I was dumbstruck. "As in: my assistant?"

"She's been doing your work for months," he said, between chomps on his fingernail.

"Well, maybe," I conceded. "She's very efficient, but she's hardly ready for a promotion like that. Besides, she's loyal to me. She'd never overstep. If you offered her my job, she'd only—"

"She was the one who approached me," he said.

"What?"

"She did, Mel."

That traitorous little bitch! I was horrified. So horrified that I stopped crying for a second. Maybe that was the key—to scare my tears back wherever they came from.

Bernie went on to praise my dedication to the company and my memorable years of service, and he offered me a generous severance package, which human resources would explain to me in greater detail.

"You'll land on your feet somewhere," he said in conclusion. "When you're ready, there'll be plenty of opportunities. You just have to get your priorities straight."

Bernie was right. I did have to get my priorities straight, and one of them was to work for someone who didn't bite his nails.

 

On my way home, I dialed Weezie on my cell phone. I hadn't spoken to her in, well, too long. I'd been busy suffering from Manchausen by Proxy.

"You won't believe this," I said when she answered. "Bernie just fired me."

I expected something along the lines of "Oh my God" or "Are you kidding?" or "What a bastard." Instead, Weezie said, "Like I'm supposed to care?"

Back came the tears.
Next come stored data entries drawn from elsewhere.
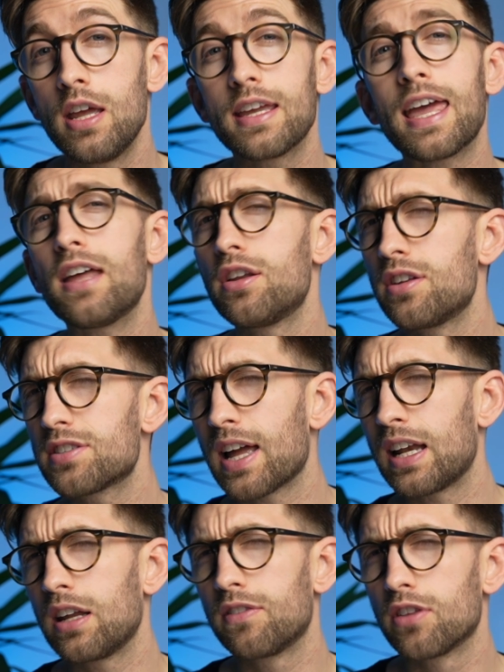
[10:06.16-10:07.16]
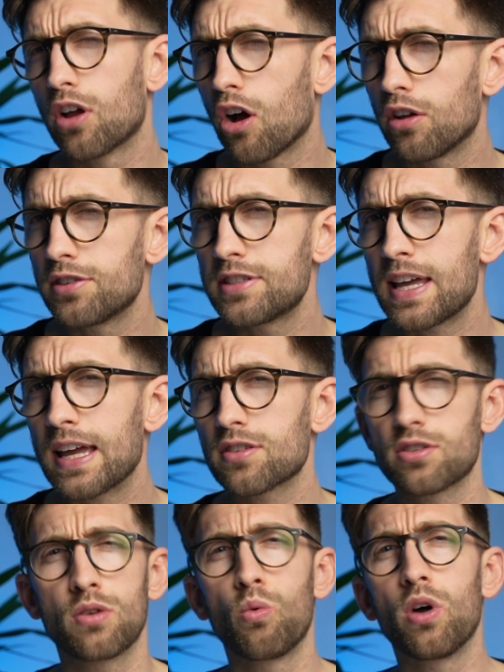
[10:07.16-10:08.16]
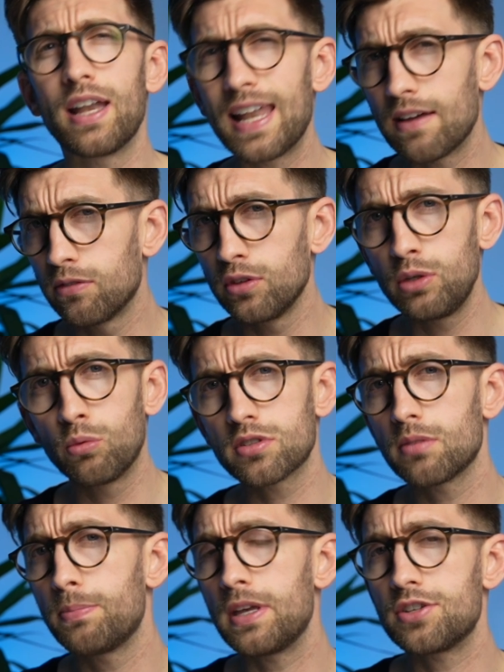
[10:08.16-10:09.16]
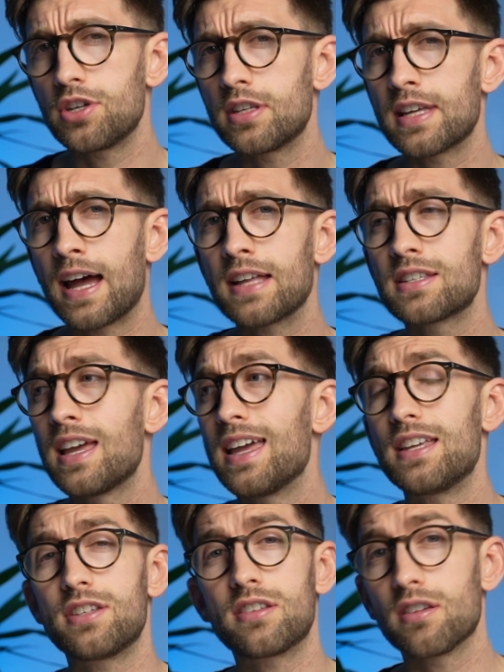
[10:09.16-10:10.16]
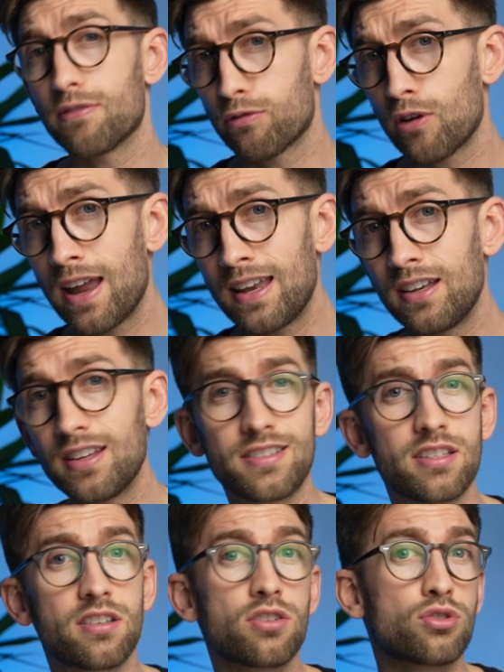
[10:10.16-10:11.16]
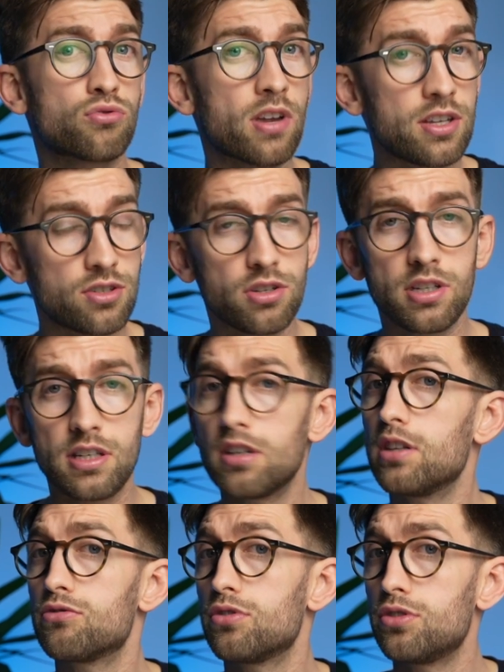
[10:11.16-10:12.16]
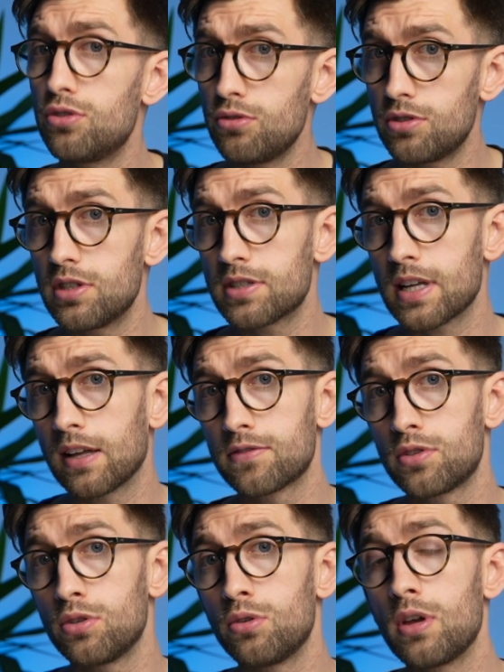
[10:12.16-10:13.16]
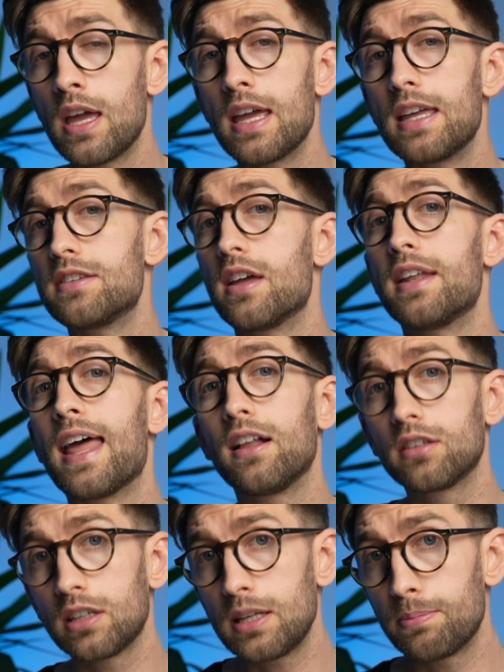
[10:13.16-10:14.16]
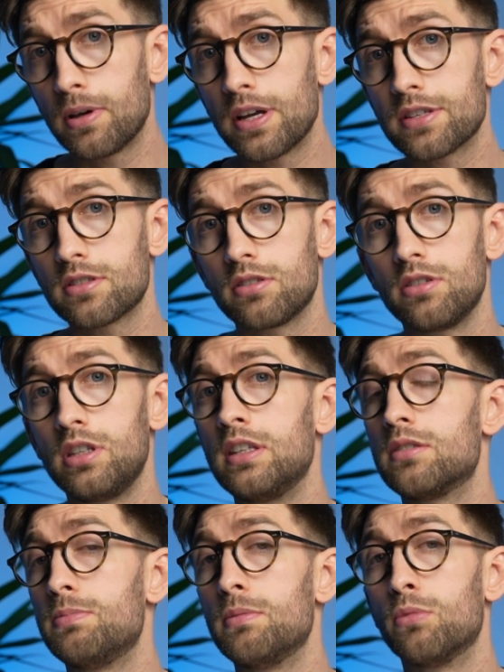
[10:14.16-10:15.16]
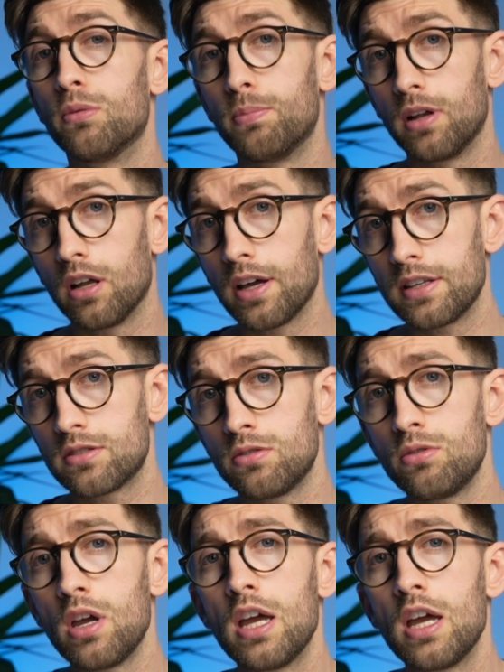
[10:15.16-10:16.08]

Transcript: Get an understanding of the context context. So what level you want to pitch it at. Is it a friend? Is it a stranger you need to introduce yourself to? Is it an elderly person that you need to be more polite to?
Luckily, I was in a cab, so no one could see me sponging them up with the sleeve of my sweater. "What's wrong?" I asked. "Are you mad at me?"
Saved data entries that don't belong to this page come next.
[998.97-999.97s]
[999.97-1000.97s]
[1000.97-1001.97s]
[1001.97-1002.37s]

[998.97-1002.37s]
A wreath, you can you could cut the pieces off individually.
"I'm very mad at you," she said. "My marriage is falling apart and where's my best friend? Never around."

"Oh, Weezie," I said. "You know I've been all wrapped up in this mess with Dan and Leah, but I'm—"
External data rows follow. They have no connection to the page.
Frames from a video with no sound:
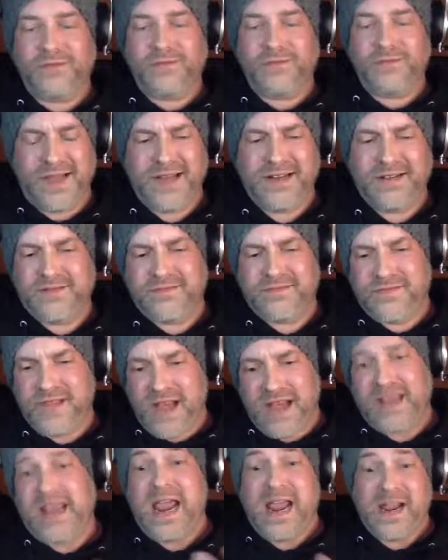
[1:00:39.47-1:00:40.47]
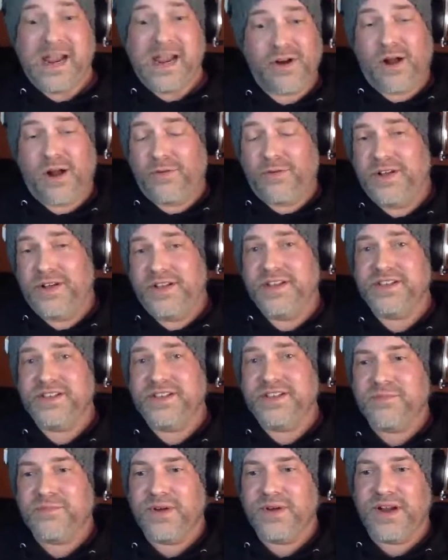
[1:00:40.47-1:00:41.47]
I can draw
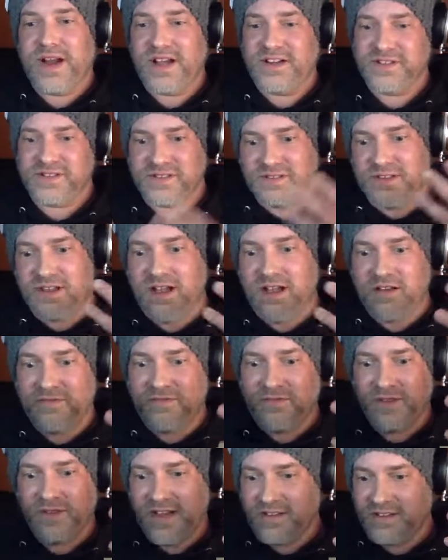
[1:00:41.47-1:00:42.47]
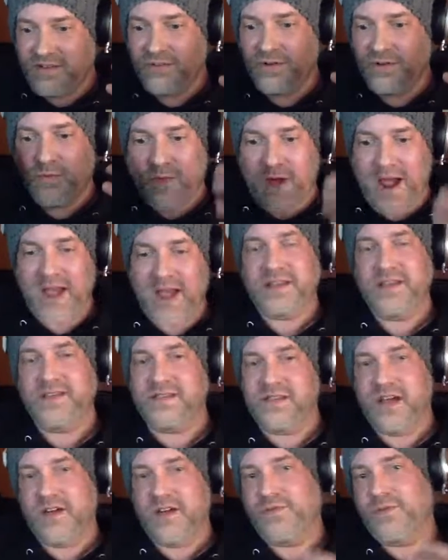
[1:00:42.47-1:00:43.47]
realistic, but I just love like doing wacky
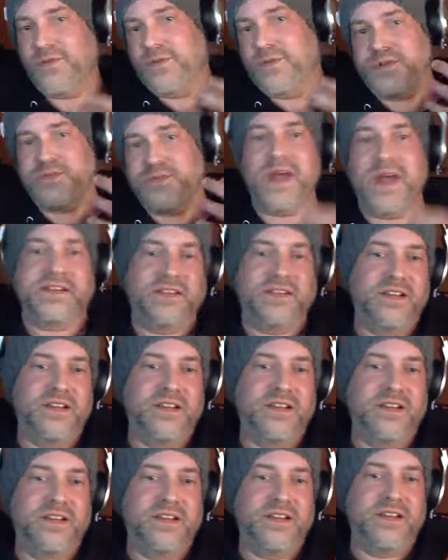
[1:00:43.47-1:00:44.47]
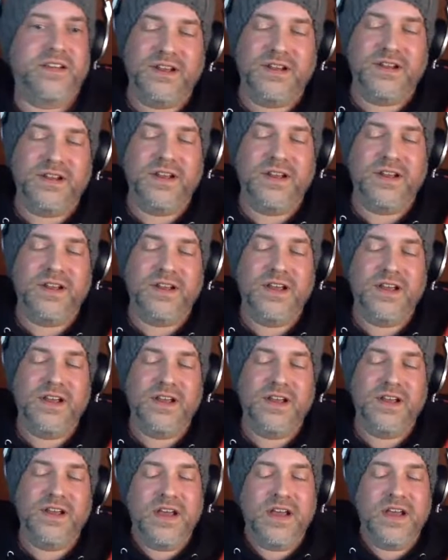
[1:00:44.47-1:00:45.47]
stuff with perspective and stuff
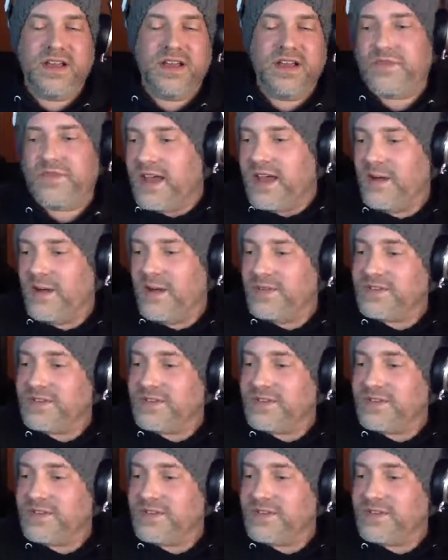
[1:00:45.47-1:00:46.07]
like that. As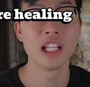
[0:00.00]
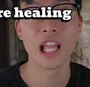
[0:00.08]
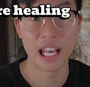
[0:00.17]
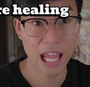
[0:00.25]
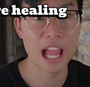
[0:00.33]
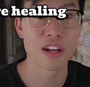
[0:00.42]
and
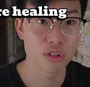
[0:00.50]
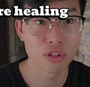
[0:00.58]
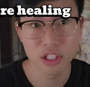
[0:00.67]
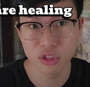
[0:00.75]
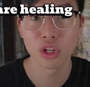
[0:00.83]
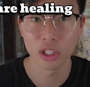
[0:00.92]
actually
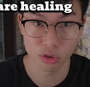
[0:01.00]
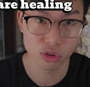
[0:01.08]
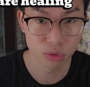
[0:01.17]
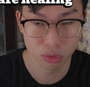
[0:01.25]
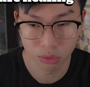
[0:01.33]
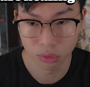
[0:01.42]
try to
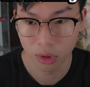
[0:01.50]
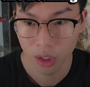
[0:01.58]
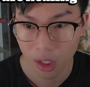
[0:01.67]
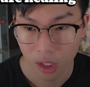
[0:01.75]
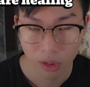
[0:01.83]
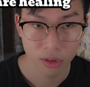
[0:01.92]
shoot you.
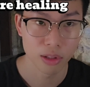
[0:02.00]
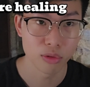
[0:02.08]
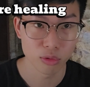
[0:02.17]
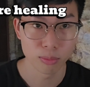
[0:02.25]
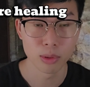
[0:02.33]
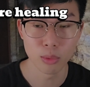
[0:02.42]
Okay, you have
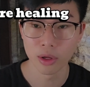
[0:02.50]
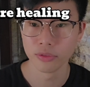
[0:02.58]
to beware of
"All wrapped up in your own problems, in other words," she said. "Did it ever occur to you that the world doesn't revolve around Melanie Banks?"

"I'm sorry," I said. "I should have paid more attention to what's been going on with you."

"You should have," she said. "But now that I think about it, you've always been a little self-involved. From the day we met, you've operated under the assumption that my life was perfect, which gave you a free pass to talk nonstop about
your
struggles, how tough everything has been for
you
all your life. Well, guess what? I'm finished with that kind of friendship. Done."

"Don't say that," I urged, completely taken aback by her outburst. And yet she was right. I hadn't been up to Connecticut to see her since the incident with Nards, and I hadn't called often enough to check on her. But she was my rock. I couldn't lose her now. Not when I had lost my job and Dan too. "I'll be a better friend, Weezie. You'll see."

"You need to get your priorities straight," she said, echoing Bernie. "Gotta go."

She hung up. I was crying so ferociously by then that my tears had wet the seat of the taxi. The driver yelled at me in a foreign language I couldn't identify, which made me cry harder. Ever since Dan had announced his engagement, it seemed there was more and more to cry about.